Pennaco’s argument focused on covenants running with the land, such that when an agreement affecting the use of the land is assigned and privity of estate ceases, the assignor would be relieved from liability. The court rejected this argument, emphasizing the contractual nature of the relationship and focusing on the point that the agreements contained obligations based on Pennaco’s promises and the benefits it received, rather than on any privity of estate.

Central to the Pennaco decision, and providing the basis for the landowners’ arguments, were core contract law principles, including the proposition that although rights may be assigned and duties delegated, the delegating party continues to remain liable for its obligations.

Of critical importance to the court in making its determination was the absence of language eliminating Pennaco’s contractual liability upon assignment; there was no express clause contained in the underlying agreements terminating Pennaco’s obligations upon assignment. On the contrary, the court determined that the contracts indicated “an intent that Pennaco remain responsible for its promises to make damage payments and to perform reclamation.”

Declining to rewrite the agreements to include language the parties themselves did not include, the Wyoming Supreme Court affirmed the trial court and concluded that Pennaco remained liable to perform its obligations, including the obligations to make annual payments, plug and abandon wells upon cessation of operations and to reclaim the land.

The court reiterated the following long-standing policy: “contracting parties should not be permitted to avoid contractual obligations simply by assigning them.” The court also recognized “that contracting parties expect each other to perform the contract unless they specify otherwise.”

Pennaco does not represent a departure from the common application of this well-settled contract principle.

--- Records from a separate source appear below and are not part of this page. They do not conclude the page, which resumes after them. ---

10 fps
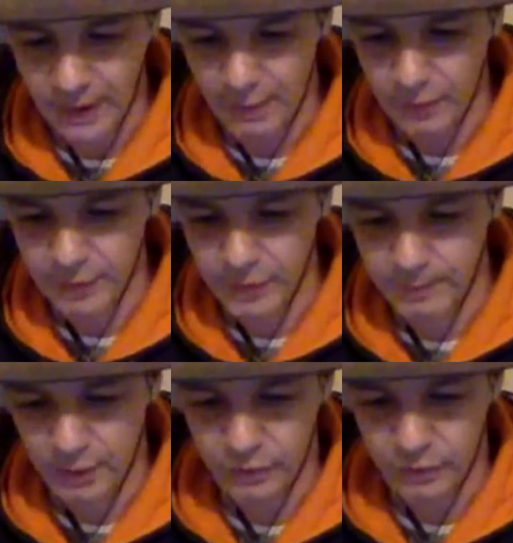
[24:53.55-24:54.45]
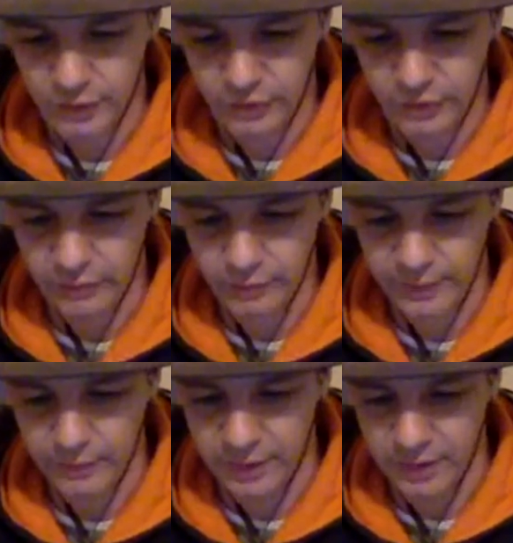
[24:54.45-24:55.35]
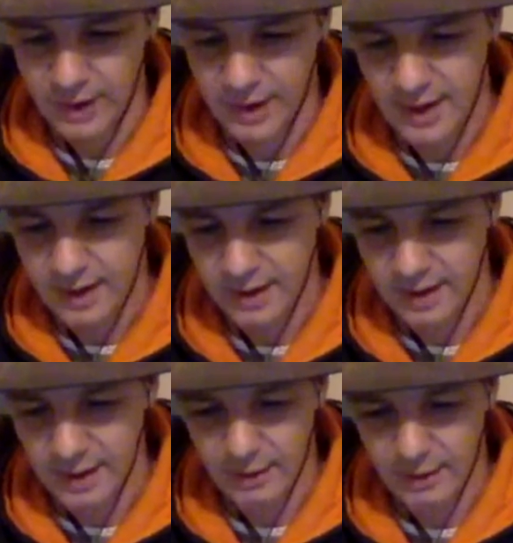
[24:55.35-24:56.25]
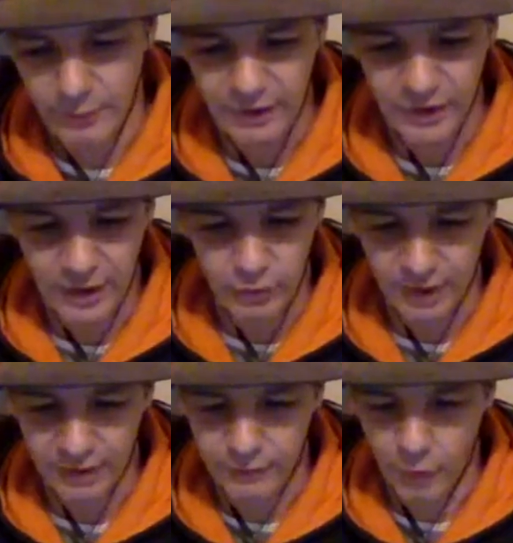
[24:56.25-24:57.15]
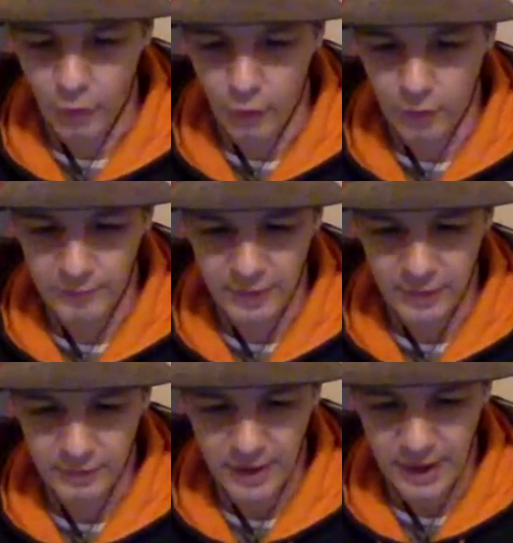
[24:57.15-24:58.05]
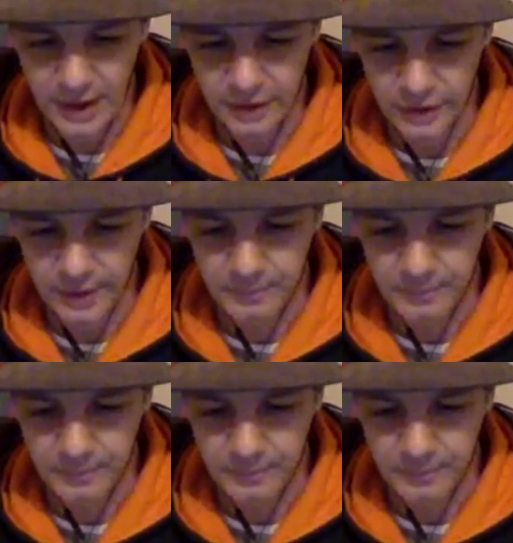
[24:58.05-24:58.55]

with both sort of with wings getting through like 4 and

Rather, the principle had long been applied to oil and gas leases, and the Pennaco decision went one step further by applying it to other agreements with surface owners.

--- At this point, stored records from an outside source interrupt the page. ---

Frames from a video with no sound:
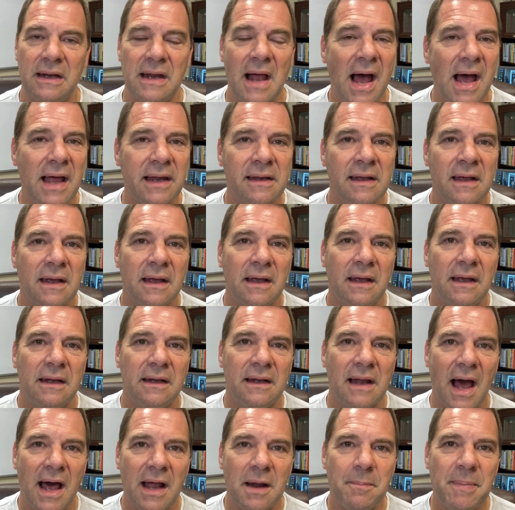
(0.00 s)
Not
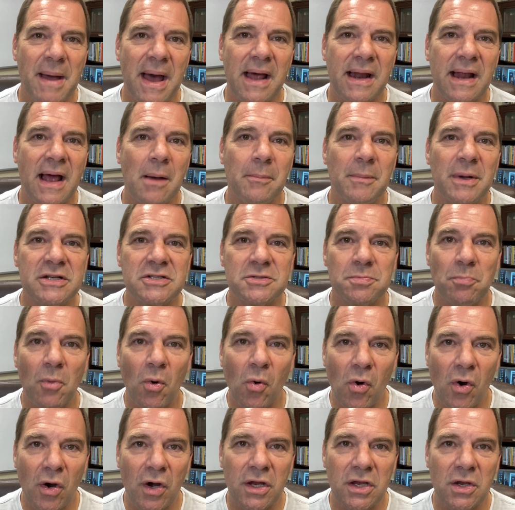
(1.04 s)
about how much
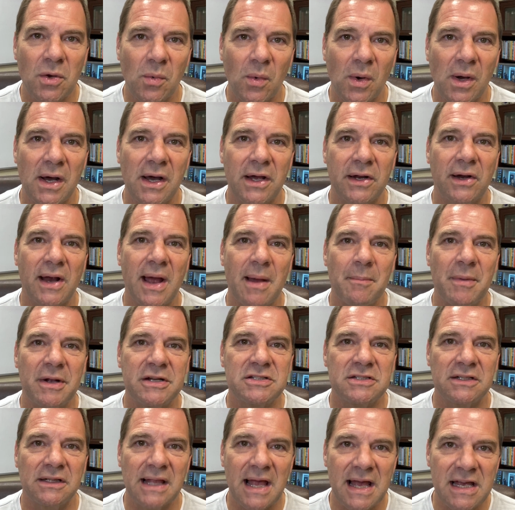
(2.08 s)
more you want or how
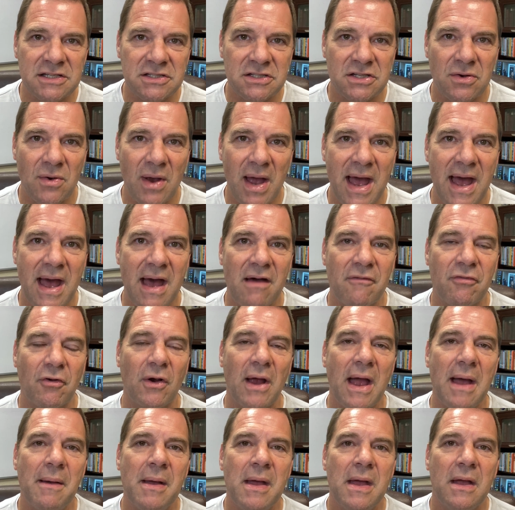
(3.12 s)
much less you have
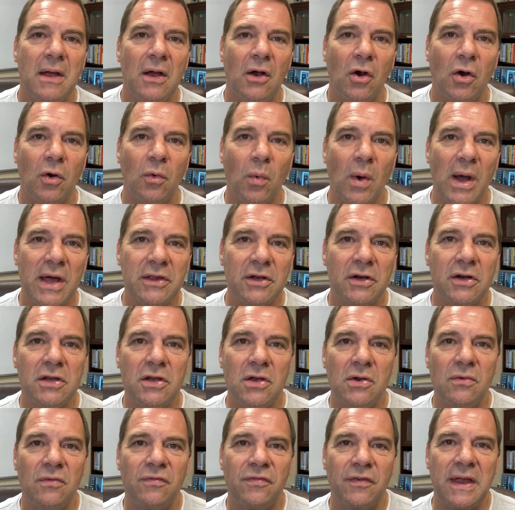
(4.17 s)
or whether
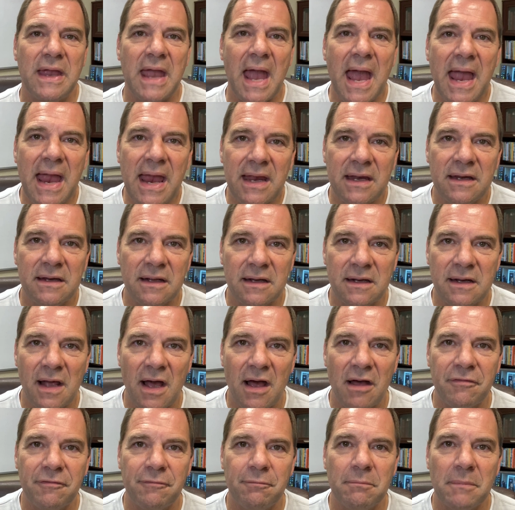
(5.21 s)
you've gained
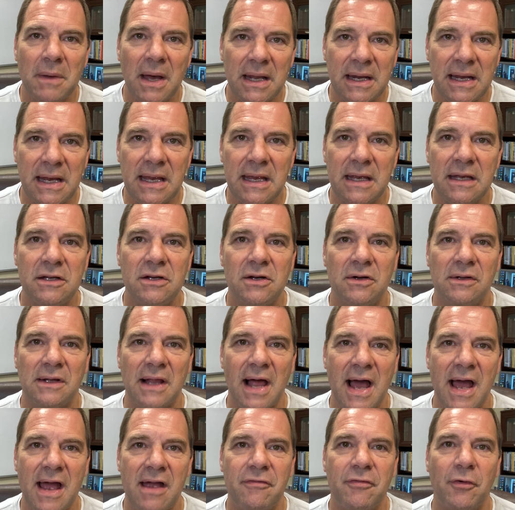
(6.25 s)
enough money in your
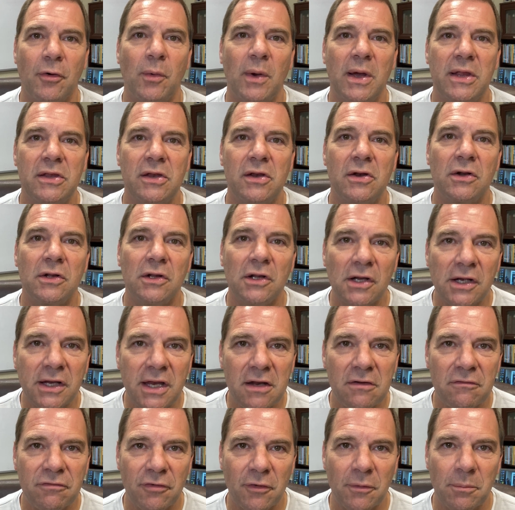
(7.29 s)
life or whether you're
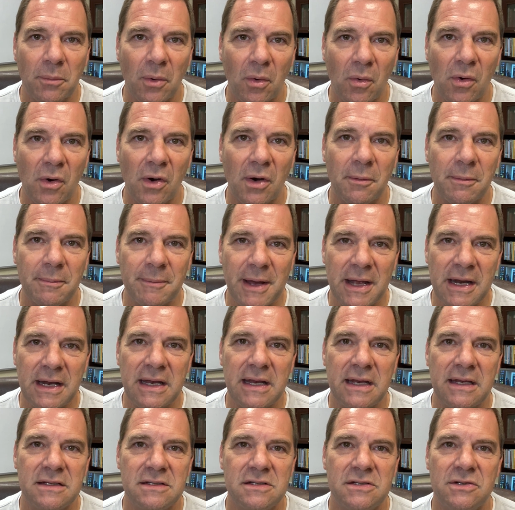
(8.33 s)
looking for more
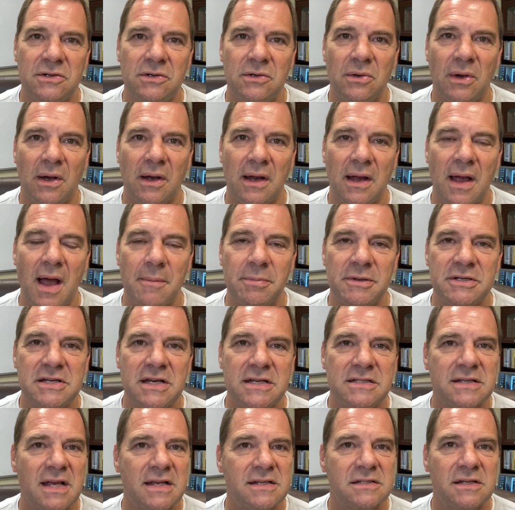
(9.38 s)
money to accomplish.
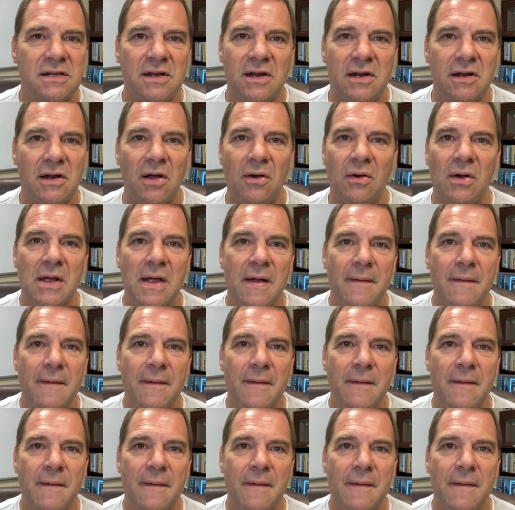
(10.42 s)
He says, no.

The principle that, “[t]he original lessee continues liable to the lessor for a breach of an express covenant of the lease occurring after his assignment of the lease unless the lease contains a clause excusing him from further liability after assignment” is well-settled.

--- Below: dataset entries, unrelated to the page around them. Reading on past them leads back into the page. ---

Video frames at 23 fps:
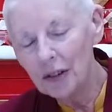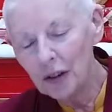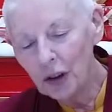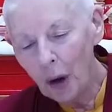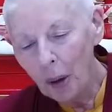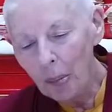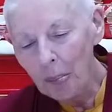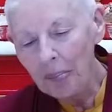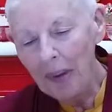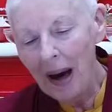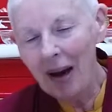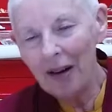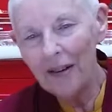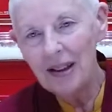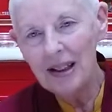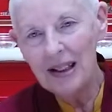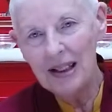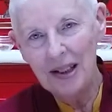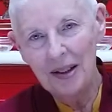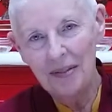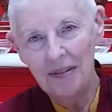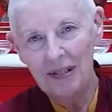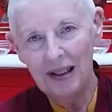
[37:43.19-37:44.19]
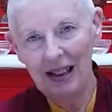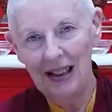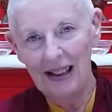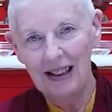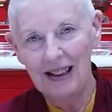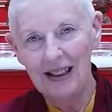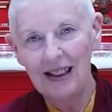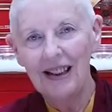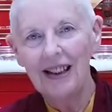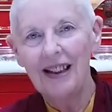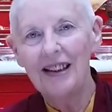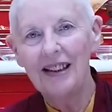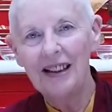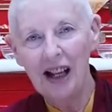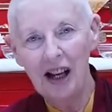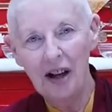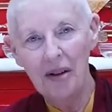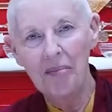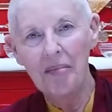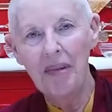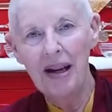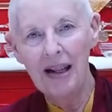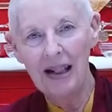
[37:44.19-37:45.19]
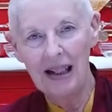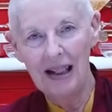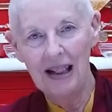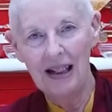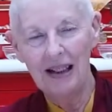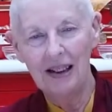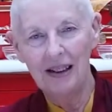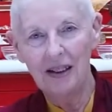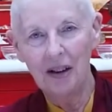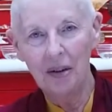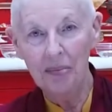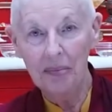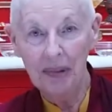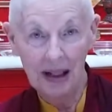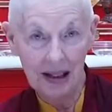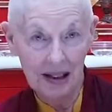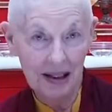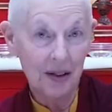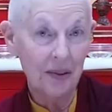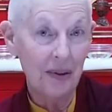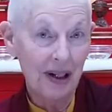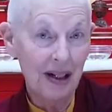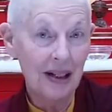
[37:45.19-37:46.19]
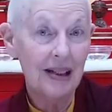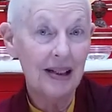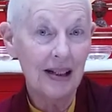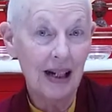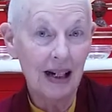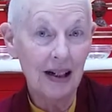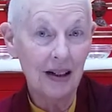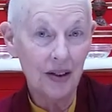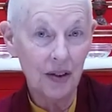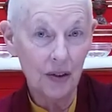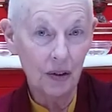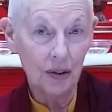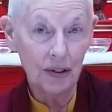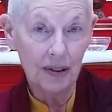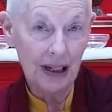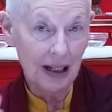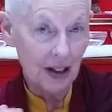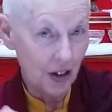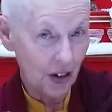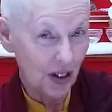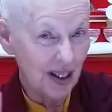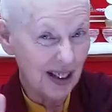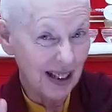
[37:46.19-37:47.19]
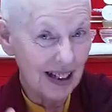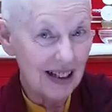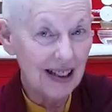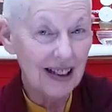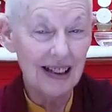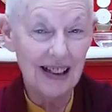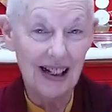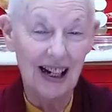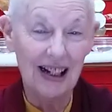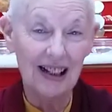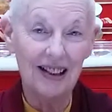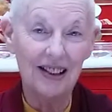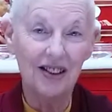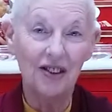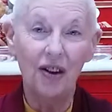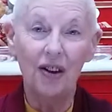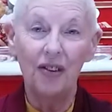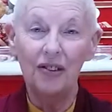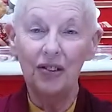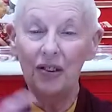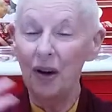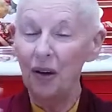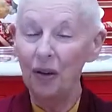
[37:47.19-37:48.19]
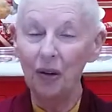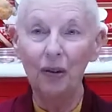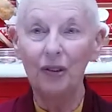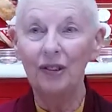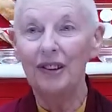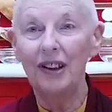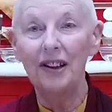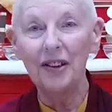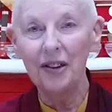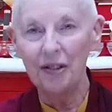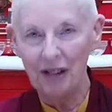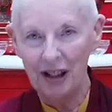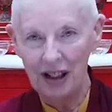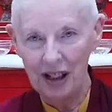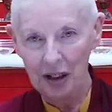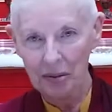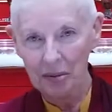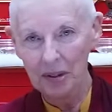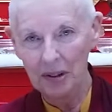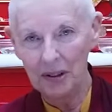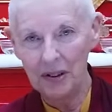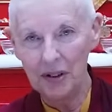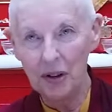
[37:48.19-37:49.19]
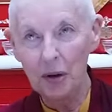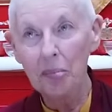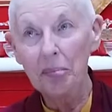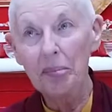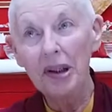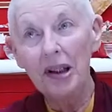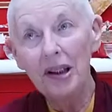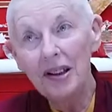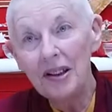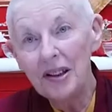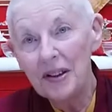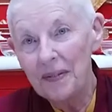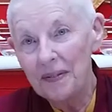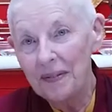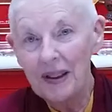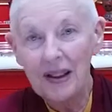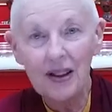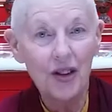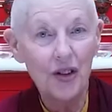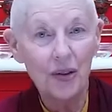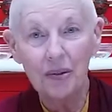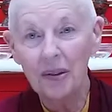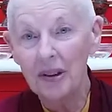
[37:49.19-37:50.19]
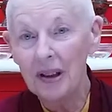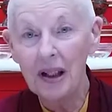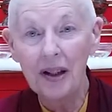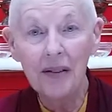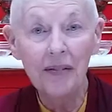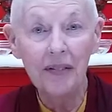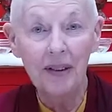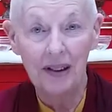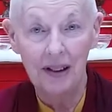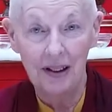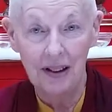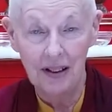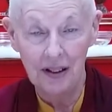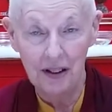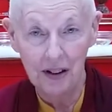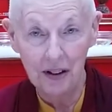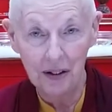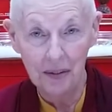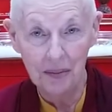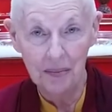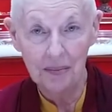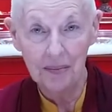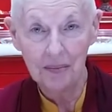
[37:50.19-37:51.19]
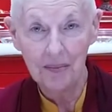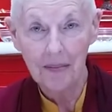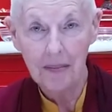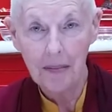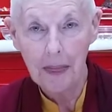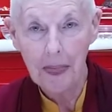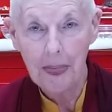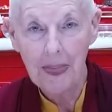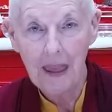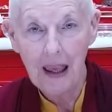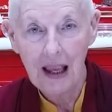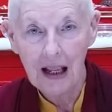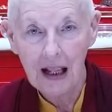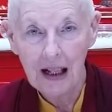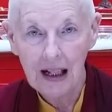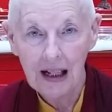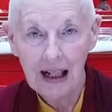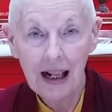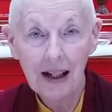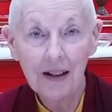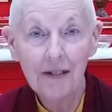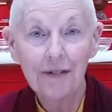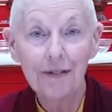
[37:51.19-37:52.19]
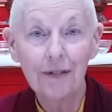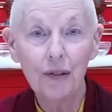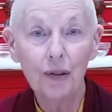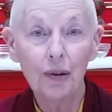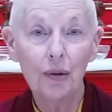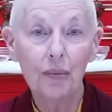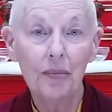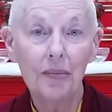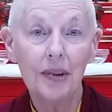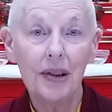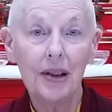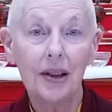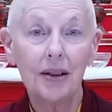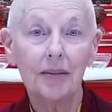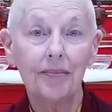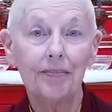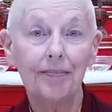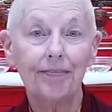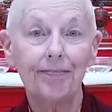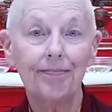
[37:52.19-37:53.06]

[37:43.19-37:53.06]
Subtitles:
comparatively that many compared to insects, and that's just insects, not all the other animals, or birds, fish, whatever, you know, life forms.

Indeed, the United States District Court for the District of North Dakota addressed a comparable issue concerning oil and gas leases in Wold v. Diamond Resources Inc., No. 4:11-CV-046, a case the Wyoming Supreme Court relied upon in its decision in the Pennaco case:

North Dakota follows the “well-established principle in the law of contracts that a contracting party cannot escape its liability on the contract by merely assigning its duties and rights under the contract to a third party.” Rosenberg v. Son. Inc., 491 N.W.2d 71, 74 (ND 1992); see also Estate of Murphy v. Murphy, 554 N.W.2d at 437 (“Even where there is an effective assignment of a contractual obligation, the assignor's ‘duty remains absolutely unchanged.’ ”) (quoting 4 Corbin on Contracts § 866). Under North Dakota law, this principle applies to all categories of contracts, including the oil and gas leases at issue here. Cf. Holman v. State, 438 N.W.2d 534, 537 (ND 1989) (“[D]ocuments conveying oil and gas interests are subject to the same general rules that govern interpretation of contractual agreements.”); see generally 5–64 E. Kuntz, A Treatise on the Law of Oil and Gas § 64.7 (Matthew Bender rev. ed. 2011) [“Kuntz”]; 2–4 P. Martin & B. Kramer, Williams & Meyers, Oil and Gas Law § 403.1 (Matthew Bender 2010) (“Williams & Meyers”).

Thus, while the application of this core contract principle to agreements with surface landowners, other than oil and gas leases, should come as no surprise, it does highlight a source of potential ongoing liability when interests are assigned, which is significant in the lesson it provides. The court’s emphasis on the need for explicit contract language detailing the intended consequences of the transaction is unequivocal.

The takeaway is that parties must use caution to avoid ongoing obligations. Fortunately, this issue can be easily resolved by considering including express clauses in the original contract addressing the cessation of liability upon assignment.